> **Goal of the exercise**:
Images should be omitted while the rest of the data is duplicated exactly.

(Data extracted from a collection)
········

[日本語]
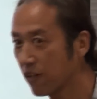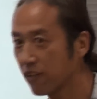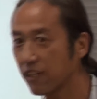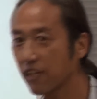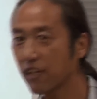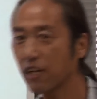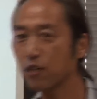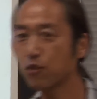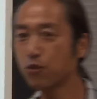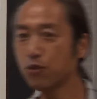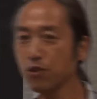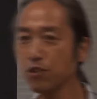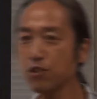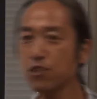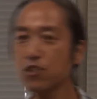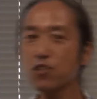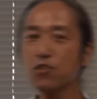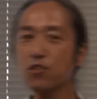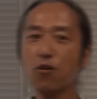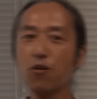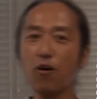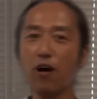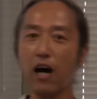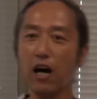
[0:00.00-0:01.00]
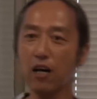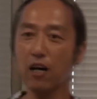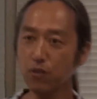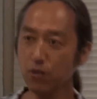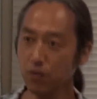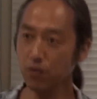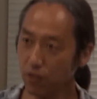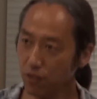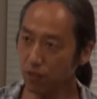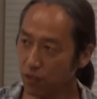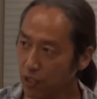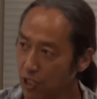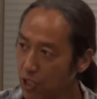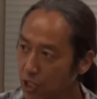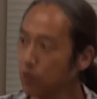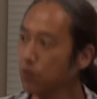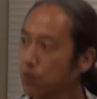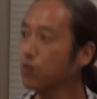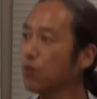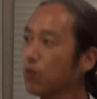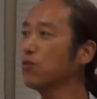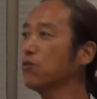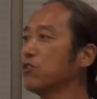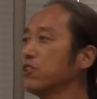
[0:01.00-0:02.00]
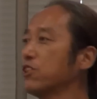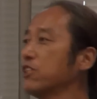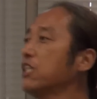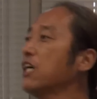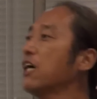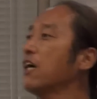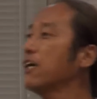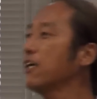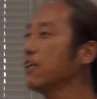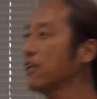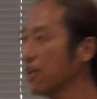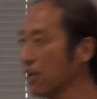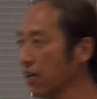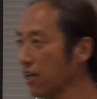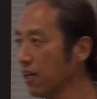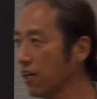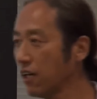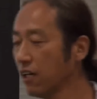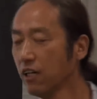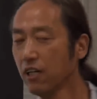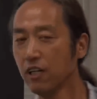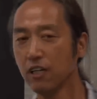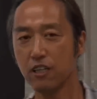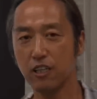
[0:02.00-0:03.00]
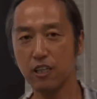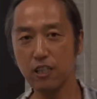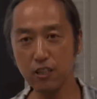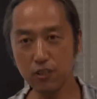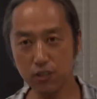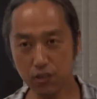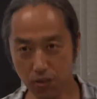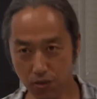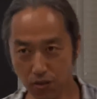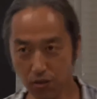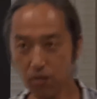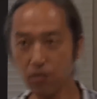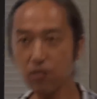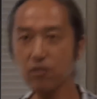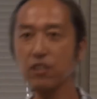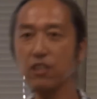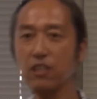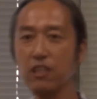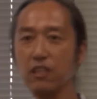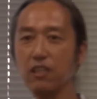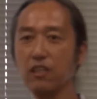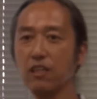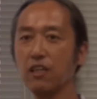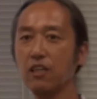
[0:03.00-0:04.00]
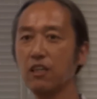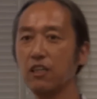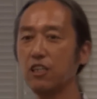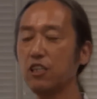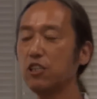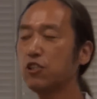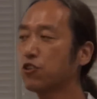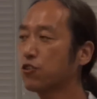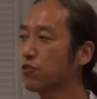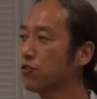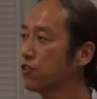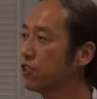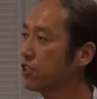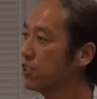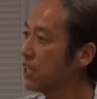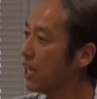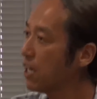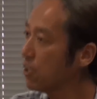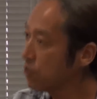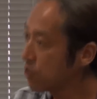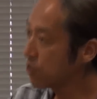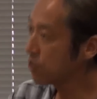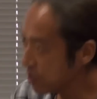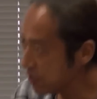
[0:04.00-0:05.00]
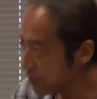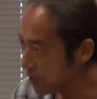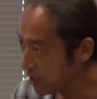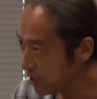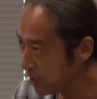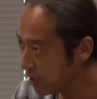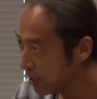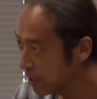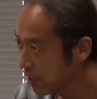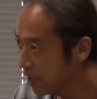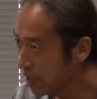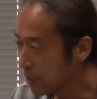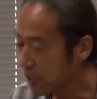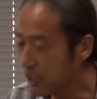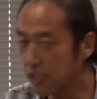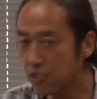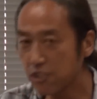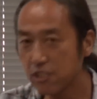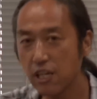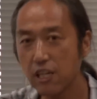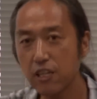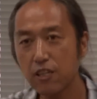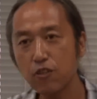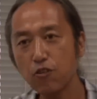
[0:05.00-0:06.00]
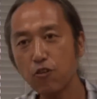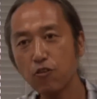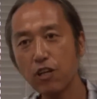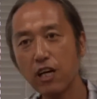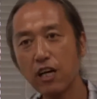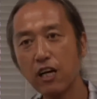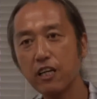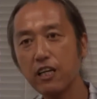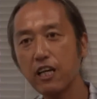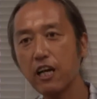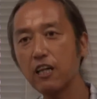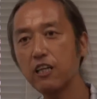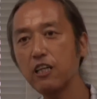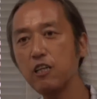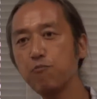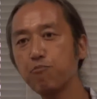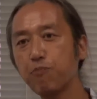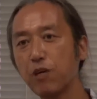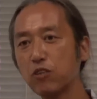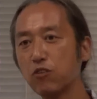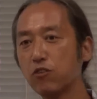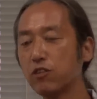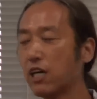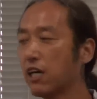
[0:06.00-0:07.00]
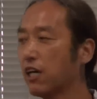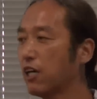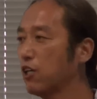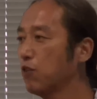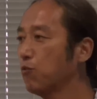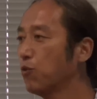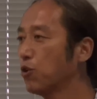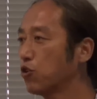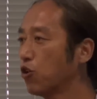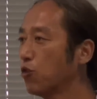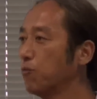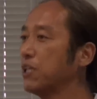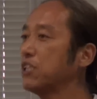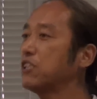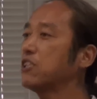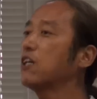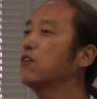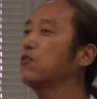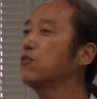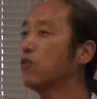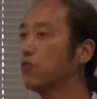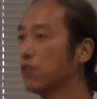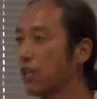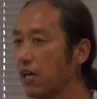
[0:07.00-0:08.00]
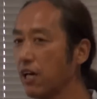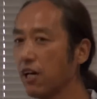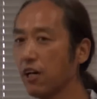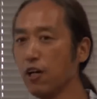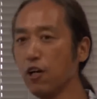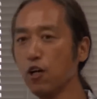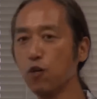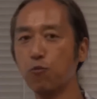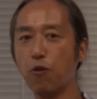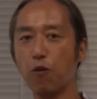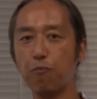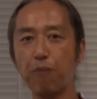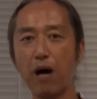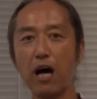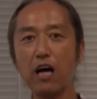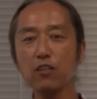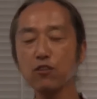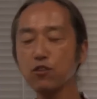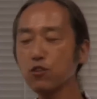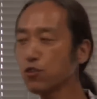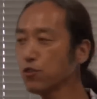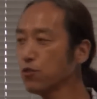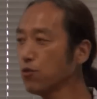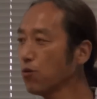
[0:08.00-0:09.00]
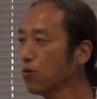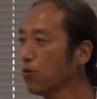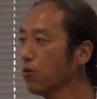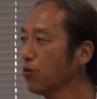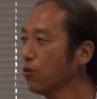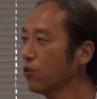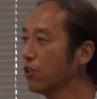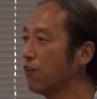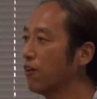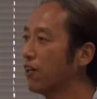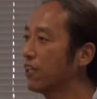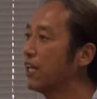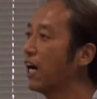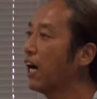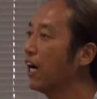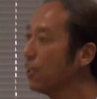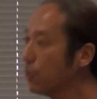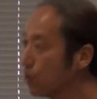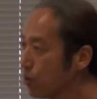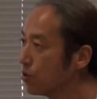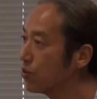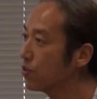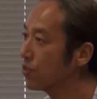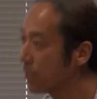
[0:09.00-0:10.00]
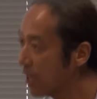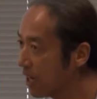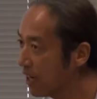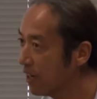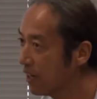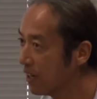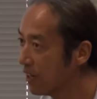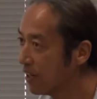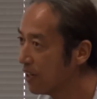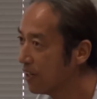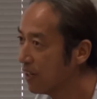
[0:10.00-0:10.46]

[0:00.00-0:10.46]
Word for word: だから靴を履くっていうこと自体が非常に萎縮しちゃうし血液の流れやリンパの流れも止めちゃうのでもうパンツどころではないというね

········

> **Task response**:
[日本語]
[0:00.00-0:01.00]
[0:01.00-0:02.00]
[0:02.00-0:03.00]
[0:03.00-0:04.00]
[0:04.00-0:05.00]
[0:05.00-0:06.00]
[0:06.00-0:07.00]
[0:07.00-0:08.00]
[0:08.00-0:09.00]
[0:09.00-0:10.00]
[0:10.00-0:10.46]

[0:00.00-0:10.46]
Word for word: だから靴を履くっていうこと自体が非常に萎縮しちゃうし血液の流れやリンパの流れも止めちゃうのでもうパンツどころではないというね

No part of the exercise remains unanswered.